Natural and warm? A critical perspective on a feminine and ecological aesthetics in architecture


Andrea Wheeler

Keywords: atmosphere, feminism, sexuate difference, architecture

How can we redefine the fundamentals of atmosphere to include sexual difference? Built forms, ways of living, and inhabiting, are changing, but where is the progress in relation to the subject that is woman, her body, her experience and her resonance within the built environment? Where is architectural theory and criticism with respect to atmosphere and the experience of women? In both the private and the public sphere, sensorial space is being transformed but the role of women remains the same and furthermore more or less absent from any philosophical understandings of notions of ambience. But can new notions of atmosphere help in analyzing these changes, in building a new world of equality between the sexes, or does such a criticism simply embody some utopian perspective, some unachievable equality between the sexes? Where is contemporary feminist philosophy in this discourse? Atmosphere calls upon our entire embodied and existential sense. It stimulates and guides imagination. But if atmosphere in architecture is a new ecological aesthetics, and a proper aesthetic discourse for architecture, as suggested by Gernot Böhme, can it be so now, in our contemporary world, without properly considering sexual difference?

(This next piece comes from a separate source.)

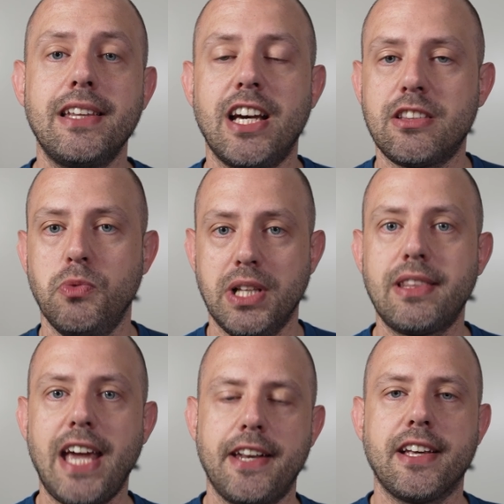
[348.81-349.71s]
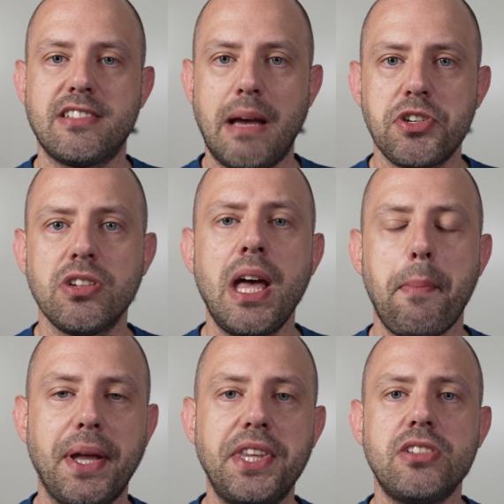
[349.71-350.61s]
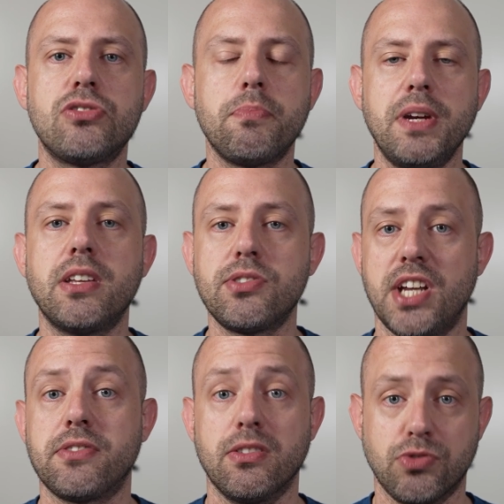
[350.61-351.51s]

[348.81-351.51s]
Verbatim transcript: that will get an exception, but this should be the general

And what philosophies are current and emerging that could enable us to envisage tomorrow’s architecture, could suggest a path, through the notion of atmosphere with the perspective of sexual difference? In a time where architectural theory is keen to resurrect the question of feminism this paper explores a theory of atmosphere through the prism of contemporary feminist philosophy to ask whether adding the possibility of sexual difference to theories of design for mood, design for feeling, design for atmosphere, would change our notions of atmosphere and architecture.